In order to create an Income statement you will need to be able to calculate the revenue figure which will go at the top.
As discussed in our previous post, revenue is simply the total amount of sales the business has over a certain period.
In practice, there are two different metrics that can be used when looking at revenue. The first way is to look at how much money those sales brought in. The second way is to look at how many units of each product were sold in that period. If we are looking just at how many units were sold then there isn’t really any calculation to be done, we simply just look at how many units were sold. However, calculating the money that sales brought in requires some calculation. We have gone into this calculation in more detail below:
The Formula Used to Calculate Revenue
To calculate total revenue, we will need two different figures. Firstly we will need to know the price per unit of the each item being sold.

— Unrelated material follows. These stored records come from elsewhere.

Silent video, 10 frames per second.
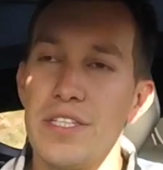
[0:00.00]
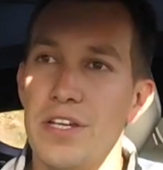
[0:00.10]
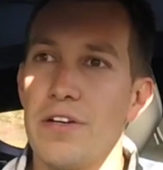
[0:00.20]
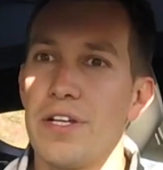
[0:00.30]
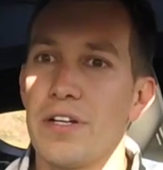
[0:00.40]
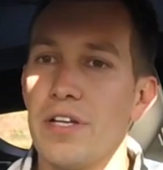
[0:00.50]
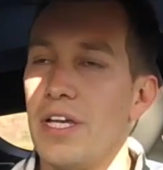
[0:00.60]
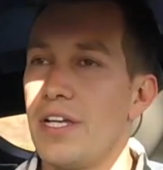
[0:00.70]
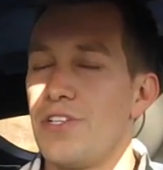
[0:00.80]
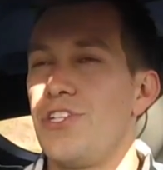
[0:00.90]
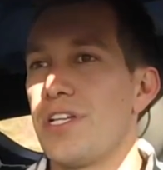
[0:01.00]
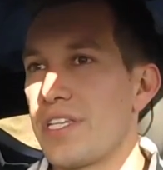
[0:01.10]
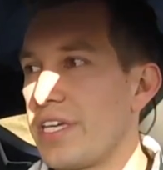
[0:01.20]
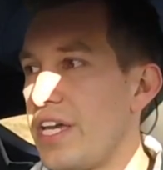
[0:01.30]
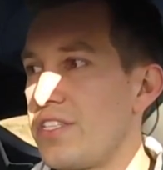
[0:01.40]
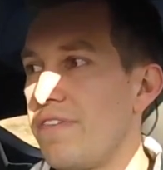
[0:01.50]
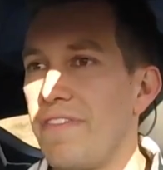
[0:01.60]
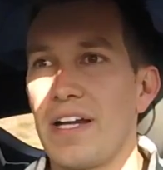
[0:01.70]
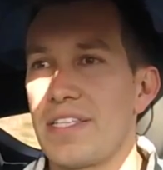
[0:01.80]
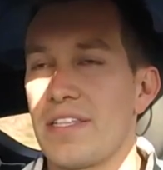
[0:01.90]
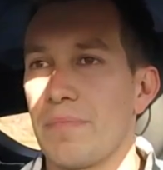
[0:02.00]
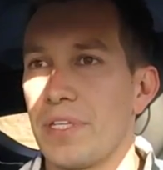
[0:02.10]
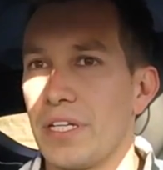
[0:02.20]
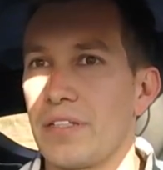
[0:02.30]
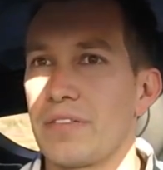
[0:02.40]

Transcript: interior, just in case you find something.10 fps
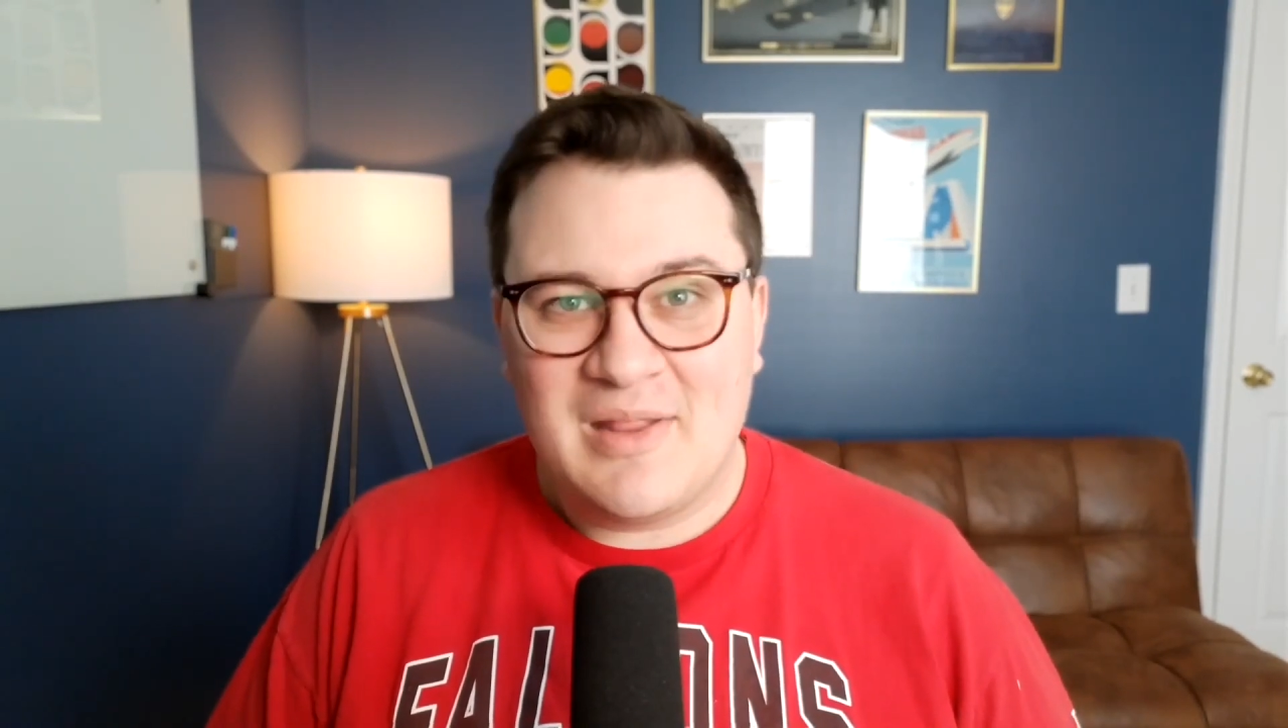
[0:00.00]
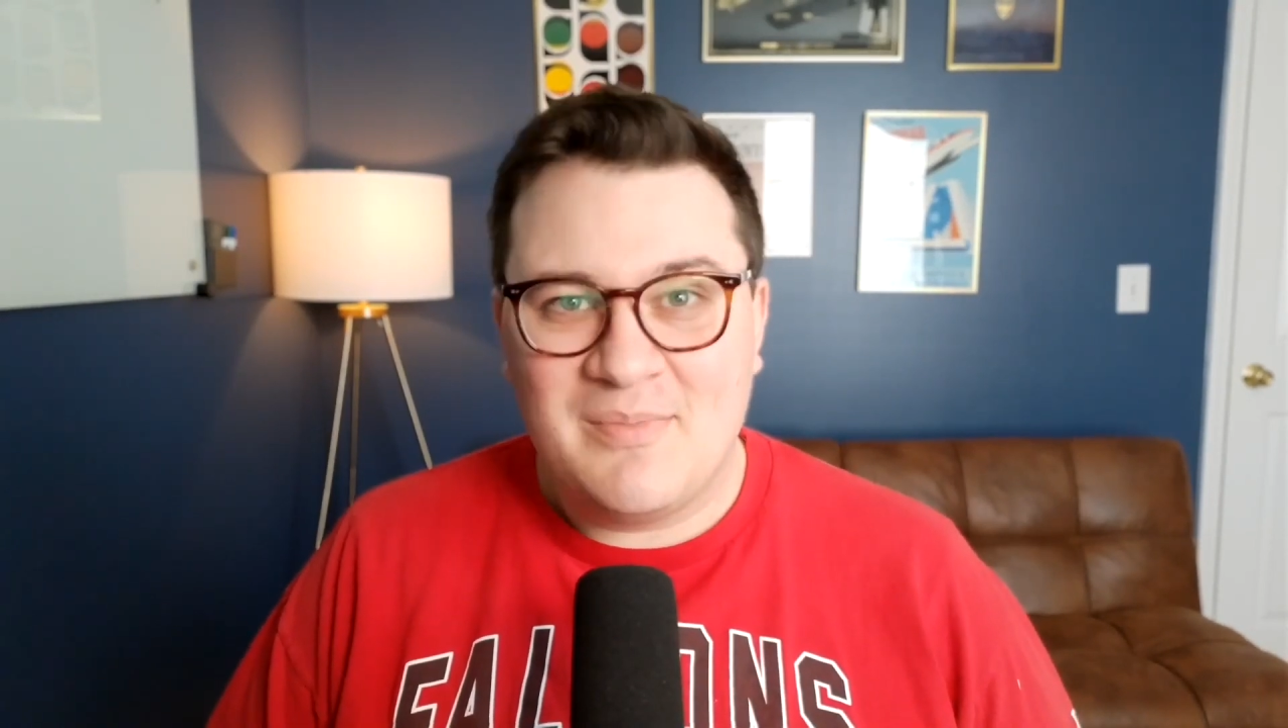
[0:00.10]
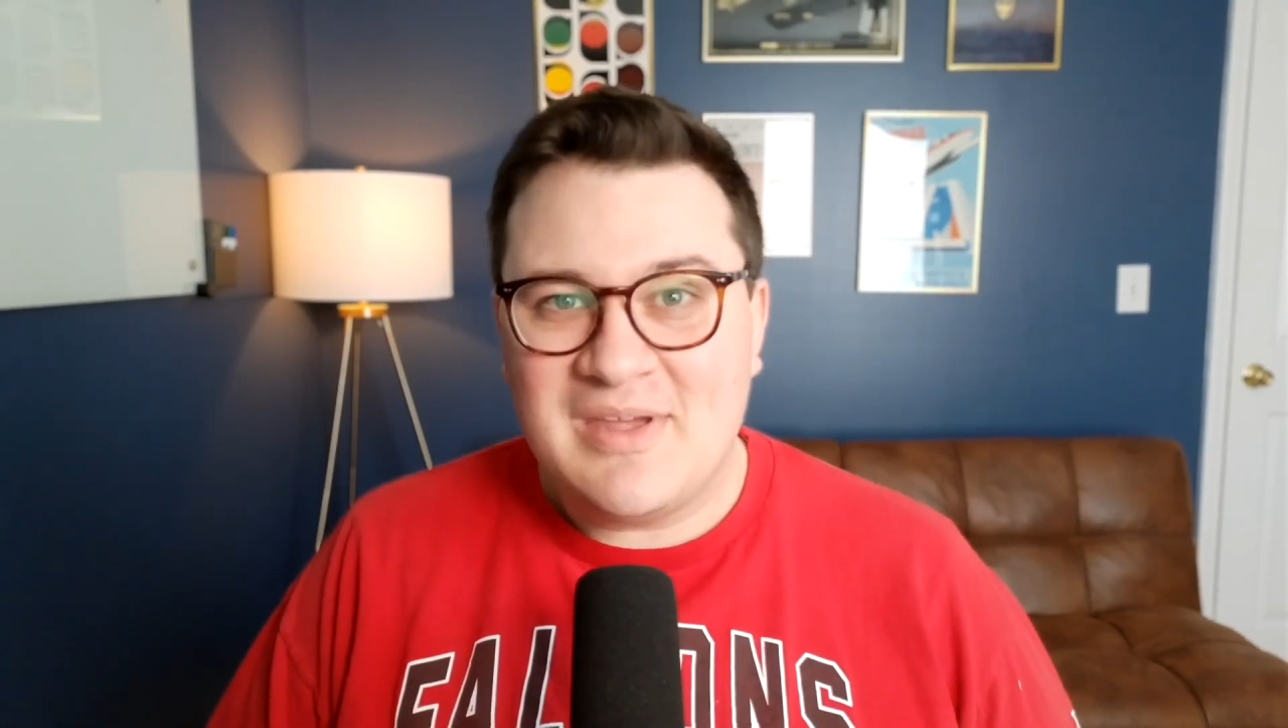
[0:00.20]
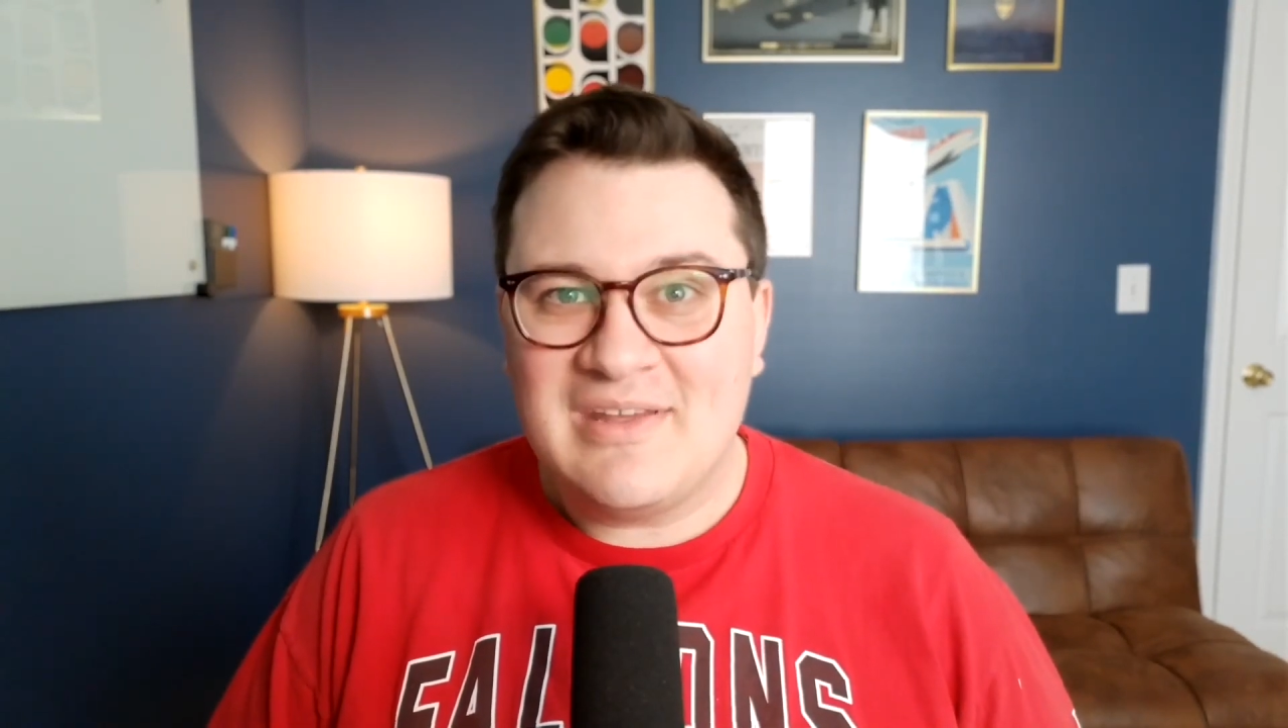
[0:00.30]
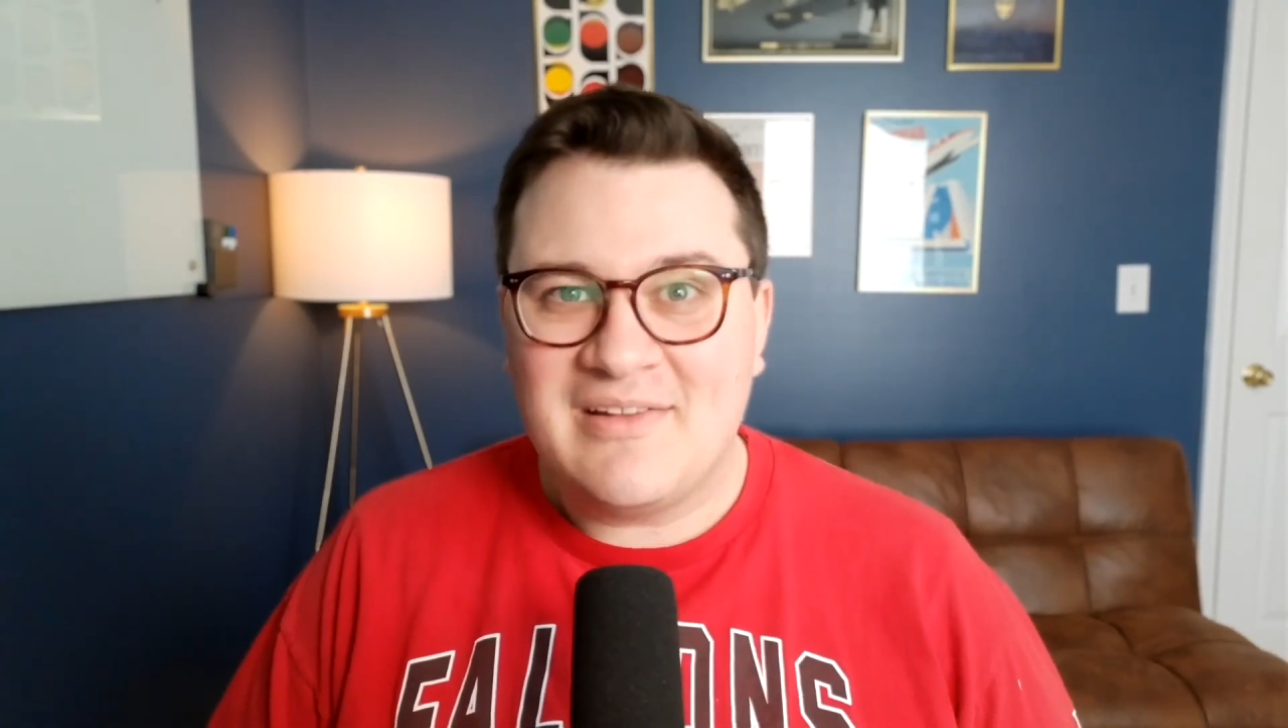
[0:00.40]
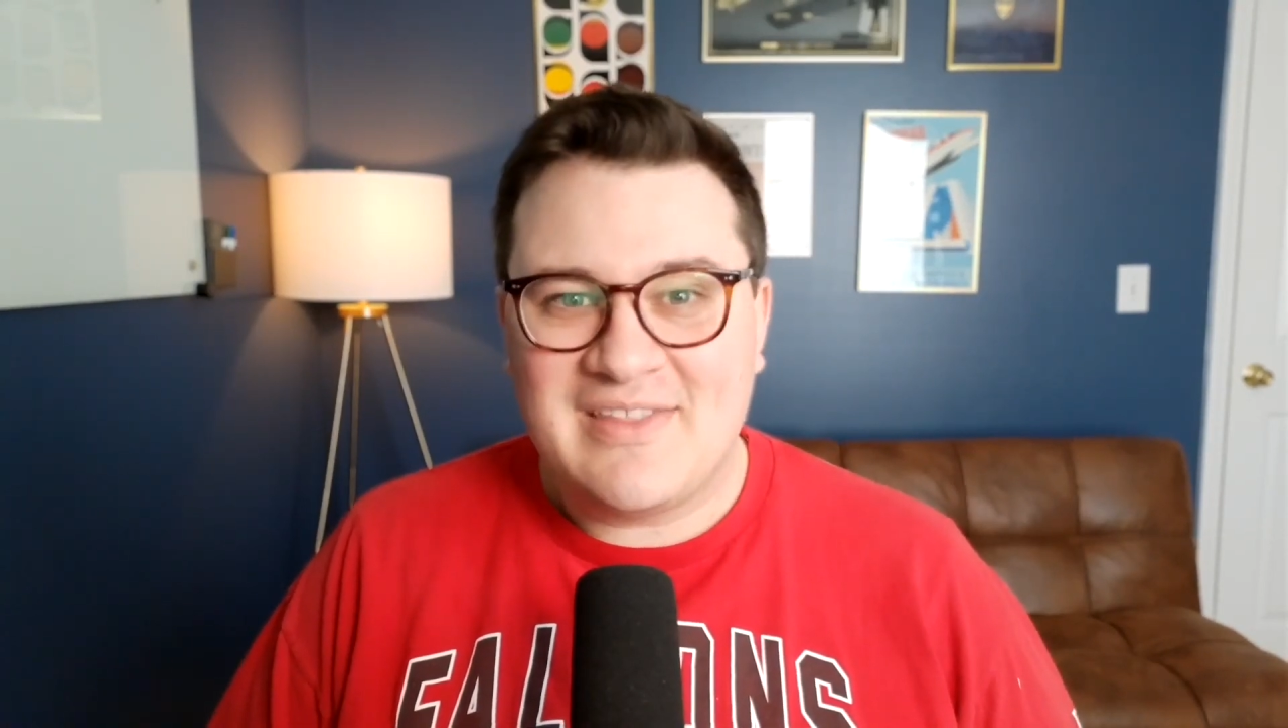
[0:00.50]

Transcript: immediately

Once we know the price of each item being sold we then need to know how many of these items were sold in the period.
From here the rest is quite simple:
We simply multiply the price per unit by be amount sold and this will give us the total amount of revenue generated from selling these items.
Therefore, the formula is as follows:
Price per unit X units sold
Example
To put this into practice, we will look at a simple example.
Let’s say that ABC Limited sell apples. In a 12 month period they sold 500 apples and each one sold for £1.
If we plug these numbers into the formula above we get:
£1 (price per unit) X 500 (volume sold) = £500.
Therefore we calculated the revenue for the period to be £500.
One thing to remember is that if there are multiple items being sold at different prices we must carry out the formula separately for each one and add the results together to get the total revenue.